CHARLESTON — Sentiment against Gov. Joe Manchin’s proposed $25,000 cap paying for unspent sick leave smothered it Monday, but lawmakers agreed to set the new workers compensation mutual up for a three-year respite from federal taxes.

Ending a two-day special session, lawmakers rolled three of Manchin’s bills into one, but abandoned his bid to impose a ceiling on cashed-in sick leave.

“I think it did catch a lot of people by surprise, especially the cost of it,” Senate President Earl Ray Tomblin, D-Logan, said before the final vote on the compensation bill.

“In January, we were in kind of a rush situation, and a lot of people didn’t take the time to look at what the actual cost of it was. It’s going to be several million dollars.”

Manchin’s idea was to limit the payout to $25,000 on the front end of unused sick leave.

But the Senate Finance Committee voted 12-0 against the proposal, and Chairman Walt Helmick, D-Pocahontas, said a more in-depth study needs to be done before the issue likely is revisited in January.

“People have a right to know how this thing happened and what the true meaning of it was and the true intention,” Helmick said.

“Are we living with the true intention? Did anyone ever think there would be a true liability, which there is? I don’t think so.”

Helmick said his panel simply was uncomfortable with the administration bill and decided to table it. One member, Sen. Karen Facemyer, R-Jackson, told of one constituent who was anticipating a $48,000 lump sum payout. The House, likewise, struggled with the idea.

“There was some level of consternation,” House Majority Leader Rick Staton, D-Wyoming, said of the payout bill.

“People were as concerned over here as they were over there.”

Staton said there was some talk about raising the ante on the front end payout to $35,000 or $50,000.

“But I don’t think anything would have made it more palatable to people,” he said..

At one stage, Staton noted, there was some talk of calling Democrats in for a caucus, but then the Senate balked at the bill entirely in its finance meeting.

Delegates wrapped the three remaining bills into one, then amended it, and the Senate concurred.

As outlined by House Finance Chairman Harold Michael, D-Hardy, the amendment strikes any time limits on a prohibition against the private mutual, BrickStreet Mutual Insurance Co., from dissolving.

It bars BrickStreet from assuming coverage for anything other than workers compensation and lets the governor appoint directors until New Year’s Eve in 2008.

After that, employers are enabled to elect the company’s directors. The new mutual cannot refuse coverage to any applicant before Jan. 1, 2009. Manchin will appoint five of the seven directors until then.

A second provision, outlined earlier in a separate measure, keeps West Virginia’s black lung fund and its assets under state control for miners exposed before Jan. 1.

The new mutual will administer the fund three years before an agreement is reached with the state Insurance Commission.

BrickStreet will get “a reasonable fee” for administering other funds for three years.

Originally, the bill called for a seven-year administration of the uninsured employer fund, self-insured employer guaranty risk pool, the self-insured employer security risk pool, and private carrier guaranty fund, and the so-called “old fund.”

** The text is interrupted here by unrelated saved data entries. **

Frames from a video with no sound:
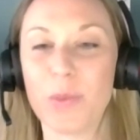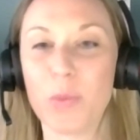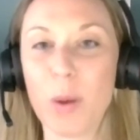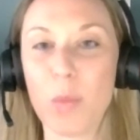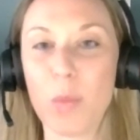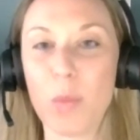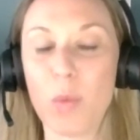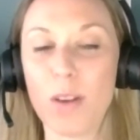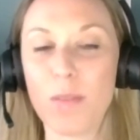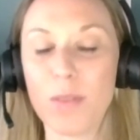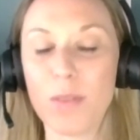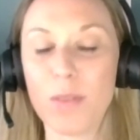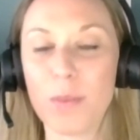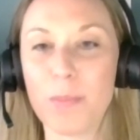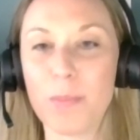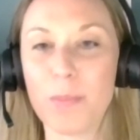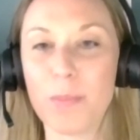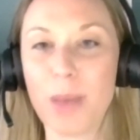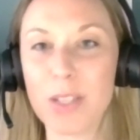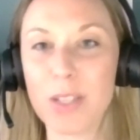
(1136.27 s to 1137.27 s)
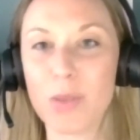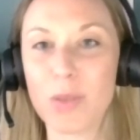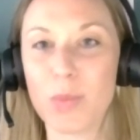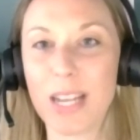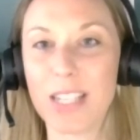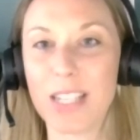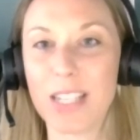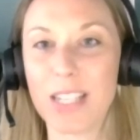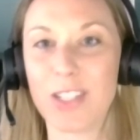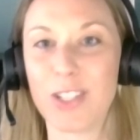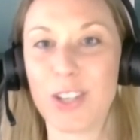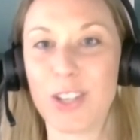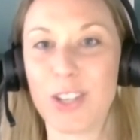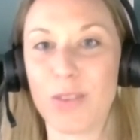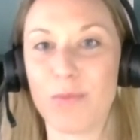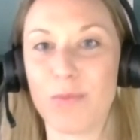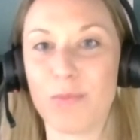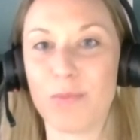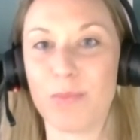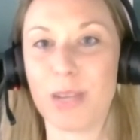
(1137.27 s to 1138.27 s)
one of the best ways to
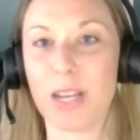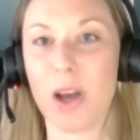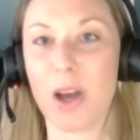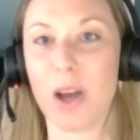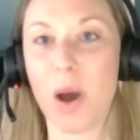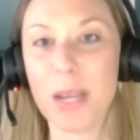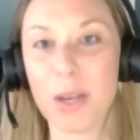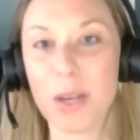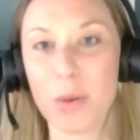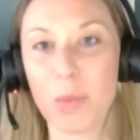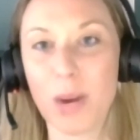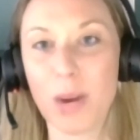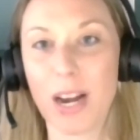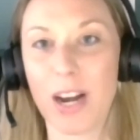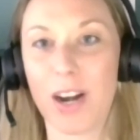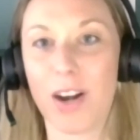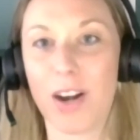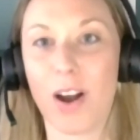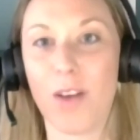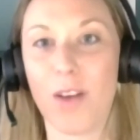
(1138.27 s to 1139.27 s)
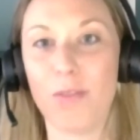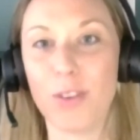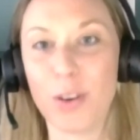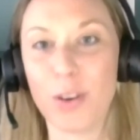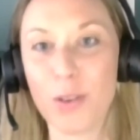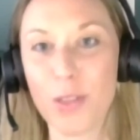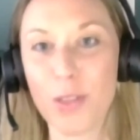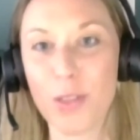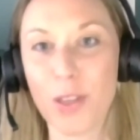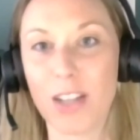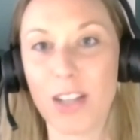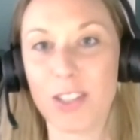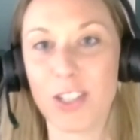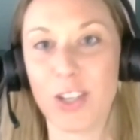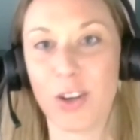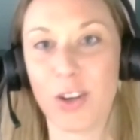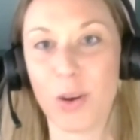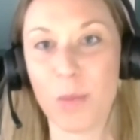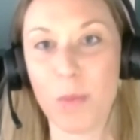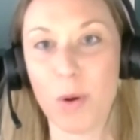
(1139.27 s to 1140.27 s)
start becoming aware of your thoughts,
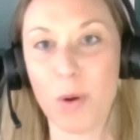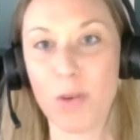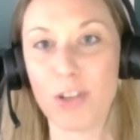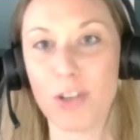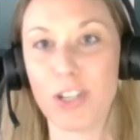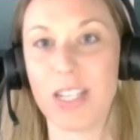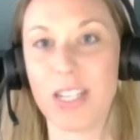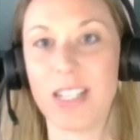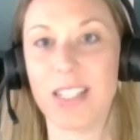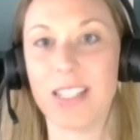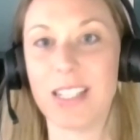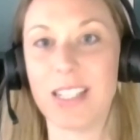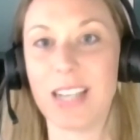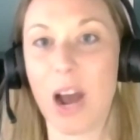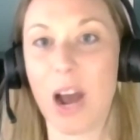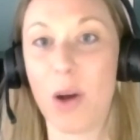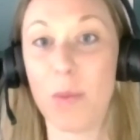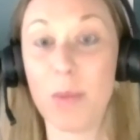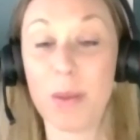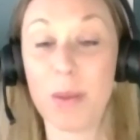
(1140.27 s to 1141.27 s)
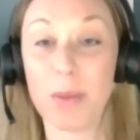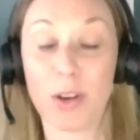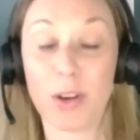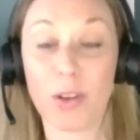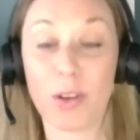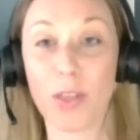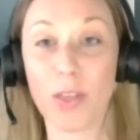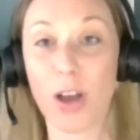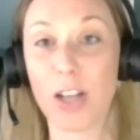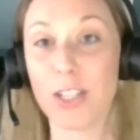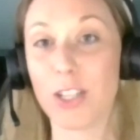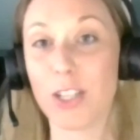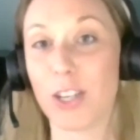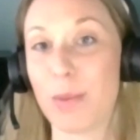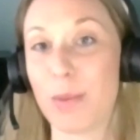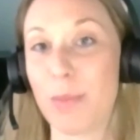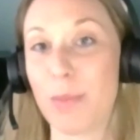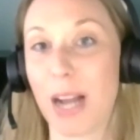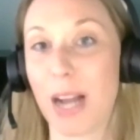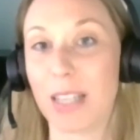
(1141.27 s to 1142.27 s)
your emotions, and how maybe your thoughts are
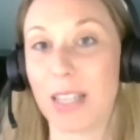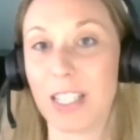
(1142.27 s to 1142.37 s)
impacting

Legislative leaders were assured by Manchin the new mutual will get a three-year exemption from federal taxes.

“Obviously, we can’t guarantee it, but that’s the hope that it will be,” Michael told House Republican Leader Charles Trump IV, R-Morgan.

Employees in other agencies weren’t given payouts for accrued sick leave, Tomblin said, including the move to privatize state liquor stores. Instead, they were given priority in other state jobs, Tomblin noted.

“And the same thing when we cut back on the lottery commission,” he said.

“We cut several hundred employee’s off that when we changed the way we delivered the tickets. It’s something new. And it’s something both the administration and the Legislature need to look at, if and when we ever make these kind of changes again. It’s an expensive proposition. We made that choice back in January and we’re going to have to live with it.”

Tomblin feels the brief session was a success in altering the makeup of the board of directors of the mutual and saving the state several million dollars with the tax exemption.

“It’s worth it to do that for three years,” he said.

“With a fund as underfunded as it was, anytime you save $100 million or $200 million some place, you do what you can to do that.”

While the session went quickly as Manchin predicted, it didn’t occur in record time.

“We’ve done some of them in a matter of minutes,” Tomblin observed.